• _Excerpted data_:
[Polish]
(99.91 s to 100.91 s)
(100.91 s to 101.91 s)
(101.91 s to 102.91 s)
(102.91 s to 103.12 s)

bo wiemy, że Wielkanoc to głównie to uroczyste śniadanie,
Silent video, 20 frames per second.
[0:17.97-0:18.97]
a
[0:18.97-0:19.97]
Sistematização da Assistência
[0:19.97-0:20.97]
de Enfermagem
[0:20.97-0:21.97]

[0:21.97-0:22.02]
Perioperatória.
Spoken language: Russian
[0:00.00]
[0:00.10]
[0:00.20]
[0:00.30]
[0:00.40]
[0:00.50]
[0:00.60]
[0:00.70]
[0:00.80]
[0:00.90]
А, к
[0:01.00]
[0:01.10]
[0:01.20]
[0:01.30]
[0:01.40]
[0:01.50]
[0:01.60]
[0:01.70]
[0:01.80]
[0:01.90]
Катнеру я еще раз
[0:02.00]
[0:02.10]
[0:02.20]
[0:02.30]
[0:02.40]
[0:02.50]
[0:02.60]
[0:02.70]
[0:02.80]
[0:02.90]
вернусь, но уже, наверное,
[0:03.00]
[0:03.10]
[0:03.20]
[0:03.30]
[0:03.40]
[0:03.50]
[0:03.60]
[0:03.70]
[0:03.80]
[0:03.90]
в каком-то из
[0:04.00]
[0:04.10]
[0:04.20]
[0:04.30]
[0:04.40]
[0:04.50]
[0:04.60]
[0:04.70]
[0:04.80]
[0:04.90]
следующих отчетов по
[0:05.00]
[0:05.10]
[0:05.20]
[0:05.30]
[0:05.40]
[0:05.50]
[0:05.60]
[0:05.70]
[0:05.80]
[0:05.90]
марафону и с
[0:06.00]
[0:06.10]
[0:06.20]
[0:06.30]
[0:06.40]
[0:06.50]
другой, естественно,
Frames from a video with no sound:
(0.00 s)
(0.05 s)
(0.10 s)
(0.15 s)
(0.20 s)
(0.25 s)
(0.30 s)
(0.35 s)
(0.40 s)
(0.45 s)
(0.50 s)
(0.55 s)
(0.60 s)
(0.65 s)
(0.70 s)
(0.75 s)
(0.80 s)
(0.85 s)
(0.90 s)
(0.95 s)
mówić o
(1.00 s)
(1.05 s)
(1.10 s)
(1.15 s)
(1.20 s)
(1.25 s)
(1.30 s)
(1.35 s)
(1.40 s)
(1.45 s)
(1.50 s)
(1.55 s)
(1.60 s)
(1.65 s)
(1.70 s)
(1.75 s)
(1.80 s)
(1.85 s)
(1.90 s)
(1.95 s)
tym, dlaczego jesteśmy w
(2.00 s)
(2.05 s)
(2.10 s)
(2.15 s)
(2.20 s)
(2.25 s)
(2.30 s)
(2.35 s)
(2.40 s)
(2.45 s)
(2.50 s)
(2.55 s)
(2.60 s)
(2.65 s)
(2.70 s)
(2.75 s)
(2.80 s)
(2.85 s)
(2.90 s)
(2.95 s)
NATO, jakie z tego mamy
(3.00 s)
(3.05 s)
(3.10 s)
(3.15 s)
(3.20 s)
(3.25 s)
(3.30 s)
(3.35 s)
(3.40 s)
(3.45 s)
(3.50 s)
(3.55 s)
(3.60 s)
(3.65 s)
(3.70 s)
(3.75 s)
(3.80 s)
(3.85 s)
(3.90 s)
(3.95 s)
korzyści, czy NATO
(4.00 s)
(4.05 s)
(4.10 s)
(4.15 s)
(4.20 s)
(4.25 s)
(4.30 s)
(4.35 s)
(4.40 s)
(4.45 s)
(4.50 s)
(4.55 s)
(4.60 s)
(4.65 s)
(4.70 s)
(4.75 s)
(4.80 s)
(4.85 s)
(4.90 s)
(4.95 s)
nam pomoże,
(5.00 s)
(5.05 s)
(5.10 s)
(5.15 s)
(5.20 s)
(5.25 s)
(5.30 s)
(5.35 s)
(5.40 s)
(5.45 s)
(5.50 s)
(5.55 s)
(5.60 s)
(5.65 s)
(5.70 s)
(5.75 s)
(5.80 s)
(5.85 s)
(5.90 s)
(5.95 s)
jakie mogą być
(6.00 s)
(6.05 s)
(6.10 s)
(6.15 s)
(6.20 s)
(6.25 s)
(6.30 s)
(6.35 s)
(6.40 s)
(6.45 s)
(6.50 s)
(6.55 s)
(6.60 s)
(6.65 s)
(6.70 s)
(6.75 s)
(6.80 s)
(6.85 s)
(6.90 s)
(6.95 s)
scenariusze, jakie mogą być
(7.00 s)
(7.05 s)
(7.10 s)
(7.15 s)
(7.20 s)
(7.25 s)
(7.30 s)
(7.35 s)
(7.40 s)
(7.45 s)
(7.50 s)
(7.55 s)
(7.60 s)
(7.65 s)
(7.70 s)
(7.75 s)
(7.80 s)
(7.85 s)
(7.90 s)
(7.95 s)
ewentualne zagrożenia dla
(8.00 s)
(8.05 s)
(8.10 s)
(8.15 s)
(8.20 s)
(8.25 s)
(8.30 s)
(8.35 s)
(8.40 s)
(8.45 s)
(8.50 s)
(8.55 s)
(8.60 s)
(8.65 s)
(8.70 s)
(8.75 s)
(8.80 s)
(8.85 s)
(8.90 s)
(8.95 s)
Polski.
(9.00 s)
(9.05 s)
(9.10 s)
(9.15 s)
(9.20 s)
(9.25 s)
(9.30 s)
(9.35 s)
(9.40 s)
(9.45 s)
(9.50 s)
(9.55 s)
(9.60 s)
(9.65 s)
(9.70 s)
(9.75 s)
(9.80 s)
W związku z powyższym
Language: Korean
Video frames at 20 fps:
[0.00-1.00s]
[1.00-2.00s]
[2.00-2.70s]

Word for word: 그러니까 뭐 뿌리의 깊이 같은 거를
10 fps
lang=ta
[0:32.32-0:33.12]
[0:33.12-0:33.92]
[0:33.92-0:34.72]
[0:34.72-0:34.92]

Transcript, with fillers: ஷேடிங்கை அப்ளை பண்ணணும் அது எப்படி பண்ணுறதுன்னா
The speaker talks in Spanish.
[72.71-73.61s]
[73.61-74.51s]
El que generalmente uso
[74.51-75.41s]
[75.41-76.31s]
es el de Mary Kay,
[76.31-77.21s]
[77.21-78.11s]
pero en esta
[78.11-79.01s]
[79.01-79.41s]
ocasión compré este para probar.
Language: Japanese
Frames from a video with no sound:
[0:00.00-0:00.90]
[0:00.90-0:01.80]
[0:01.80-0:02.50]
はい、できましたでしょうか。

• _Problem_:
Every entry above should be duplicated exactly.

• _Task response_:
[Polish]
(99.91 s to 100.91 s)
(100.91 s to 101.91 s)
(101.91 s to 102.91 s)
(102.91 s to 103.12 s)

bo wiemy, że Wielkanoc to głównie to uroczyste śniadanie,
Silent video, 20 frames per second.
[0:17.97-0:18.97]
a
[0:18.97-0:19.97]
Sistematização da Assistência
[0:19.97-0:20.97]
de Enfermagem
[0:20.97-0:21.97]

[0:21.97-0:22.02]
Perioperatória.
Spoken language: Russian
[0:00.00]
[0:00.10]
[0:00.20]
[0:00.30]
[0:00.40]
[0:00.50]
[0:00.60]
[0:00.70]
[0:00.80]
[0:00.90]
А, к
[0:01.00]
[0:01.10]
[0:01.20]
[0:01.30]
[0:01.40]
[0:01.50]
[0:01.60]
[0:01.70]
[0:01.80]
[0:01.90]
Катнеру я еще раз
[0:02.00]
[0:02.10]
[0:02.20]
[0:02.30]
[0:02.40]
[0:02.50]
[0:02.60]
[0:02.70]
[0:02.80]
[0:02.90]
вернусь, но уже, наверное,
[0:03.00]
[0:03.10]
[0:03.20]
[0:03.30]
[0:03.40]
[0:03.50]
[0:03.60]
[0:03.70]
[0:03.80]
[0:03.90]
в каком-то из
[0:04.00]
[0:04.10]
[0:04.20]
[0:04.30]
[0:04.40]
[0:04.50]
[0:04.60]
[0:04.70]
[0:04.80]
[0:04.90]
следующих отчетов по
[0:05.00]
[0:05.10]
[0:05.20]
[0:05.30]
[0:05.40]
[0:05.50]
[0:05.60]
[0:05.70]
[0:05.80]
[0:05.90]
марафону и с
[0:06.00]
[0:06.10]
[0:06.20]
[0:06.30]
[0:06.40]
[0:06.50]
другой, естественно,
Frames from a video with no sound:
(0.00 s)
(0.05 s)
(0.10 s)
(0.15 s)
(0.20 s)
(0.25 s)
(0.30 s)
(0.35 s)
(0.40 s)
(0.45 s)
(0.50 s)
(0.55 s)
(0.60 s)
(0.65 s)
(0.70 s)
(0.75 s)
(0.80 s)
(0.85 s)
(0.90 s)
(0.95 s)
mówić o
(1.00 s)
(1.05 s)
(1.10 s)
(1.15 s)
(1.20 s)
(1.25 s)
(1.30 s)
(1.35 s)
(1.40 s)
(1.45 s)
(1.50 s)
(1.55 s)
(1.60 s)
(1.65 s)
(1.70 s)
(1.75 s)
(1.80 s)
(1.85 s)
(1.90 s)
(1.95 s)
tym, dlaczego jesteśmy w
(2.00 s)
(2.05 s)
(2.10 s)
(2.15 s)
(2.20 s)
(2.25 s)
(2.30 s)
(2.35 s)
(2.40 s)
(2.45 s)
(2.50 s)
(2.55 s)
(2.60 s)
(2.65 s)
(2.70 s)
(2.75 s)
(2.80 s)
(2.85 s)
(2.90 s)
(2.95 s)
NATO, jakie z tego mamy
(3.00 s)
(3.05 s)
(3.10 s)
(3.15 s)
(3.20 s)
(3.25 s)
(3.30 s)
(3.35 s)
(3.40 s)
(3.45 s)
(3.50 s)
(3.55 s)
(3.60 s)
(3.65 s)
(3.70 s)
(3.75 s)
(3.80 s)
(3.85 s)
(3.90 s)
(3.95 s)
korzyści, czy NATO
(4.00 s)
(4.05 s)
(4.10 s)
(4.15 s)
(4.20 s)
(4.25 s)
(4.30 s)
(4.35 s)
(4.40 s)
(4.45 s)
(4.50 s)
(4.55 s)
(4.60 s)
(4.65 s)
(4.70 s)
(4.75 s)
(4.80 s)
(4.85 s)
(4.90 s)
(4.95 s)
nam pomoże,
(5.00 s)
(5.05 s)
(5.10 s)
(5.15 s)
(5.20 s)
(5.25 s)
(5.30 s)
(5.35 s)
(5.40 s)
(5.45 s)
(5.50 s)
(5.55 s)
(5.60 s)
(5.65 s)
(5.70 s)
(5.75 s)
(5.80 s)
(5.85 s)
(5.90 s)
(5.95 s)
jakie mogą być
(6.00 s)
(6.05 s)
(6.10 s)
(6.15 s)
(6.20 s)
(6.25 s)
(6.30 s)
(6.35 s)
(6.40 s)
(6.45 s)
(6.50 s)
(6.55 s)
(6.60 s)
(6.65 s)
(6.70 s)
(6.75 s)
(6.80 s)
(6.85 s)
(6.90 s)
(6.95 s)
scenariusze, jakie mogą być
(7.00 s)
(7.05 s)
(7.10 s)
(7.15 s)
(7.20 s)
(7.25 s)
(7.30 s)
(7.35 s)
(7.40 s)
(7.45 s)
(7.50 s)
(7.55 s)
(7.60 s)
(7.65 s)
(7.70 s)
(7.75 s)
(7.80 s)
(7.85 s)
(7.90 s)
(7.95 s)
ewentualne zagrożenia dla
(8.00 s)
(8.05 s)
(8.10 s)
(8.15 s)
(8.20 s)
(8.25 s)
(8.30 s)
(8.35 s)
(8.40 s)
(8.45 s)
(8.50 s)
(8.55 s)
(8.60 s)
(8.65 s)
(8.70 s)
(8.75 s)
(8.80 s)
(8.85 s)
(8.90 s)
(8.95 s)
Polski.
(9.00 s)
(9.05 s)
(9.10 s)
(9.15 s)
(9.20 s)
(9.25 s)
(9.30 s)
(9.35 s)
(9.40 s)
(9.45 s)
(9.50 s)
(9.55 s)
(9.60 s)
(9.65 s)
(9.70 s)
(9.75 s)
(9.80 s)
W związku z powyższym
Language: Korean
Video frames at 20 fps:
[0.00-1.00s]
[1.00-2.00s]
[2.00-2.70s]

Word for word: 그러니까 뭐 뿌리의 깊이 같은 거를
10 fps
lang=ta
[0:32.32-0:33.12]
[0:33.12-0:33.92]
[0:33.92-0:34.72]
[0:34.72-0:34.92]

Transcript, with fillers: ஷேடிங்கை அப்ளை பண்ணணும் அது எப்படி பண்ணுறதுன்னா
The speaker talks in Spanish.
[72.71-73.61s]
[73.61-74.51s]
El que generalmente uso
[74.51-75.41s]
[75.41-76.31s]
es el de Mary Kay,
[76.31-77.21s]
[77.21-78.11s]
pero en esta
[78.11-79.01s]
[79.01-79.41s]
ocasión compré este para probar.
Language: Japanese
Frames from a video with no sound:
[0:00.00-0:00.90]
[0:00.90-0:01.80]
[0:01.80-0:02.50]
はい、できましたでしょうか。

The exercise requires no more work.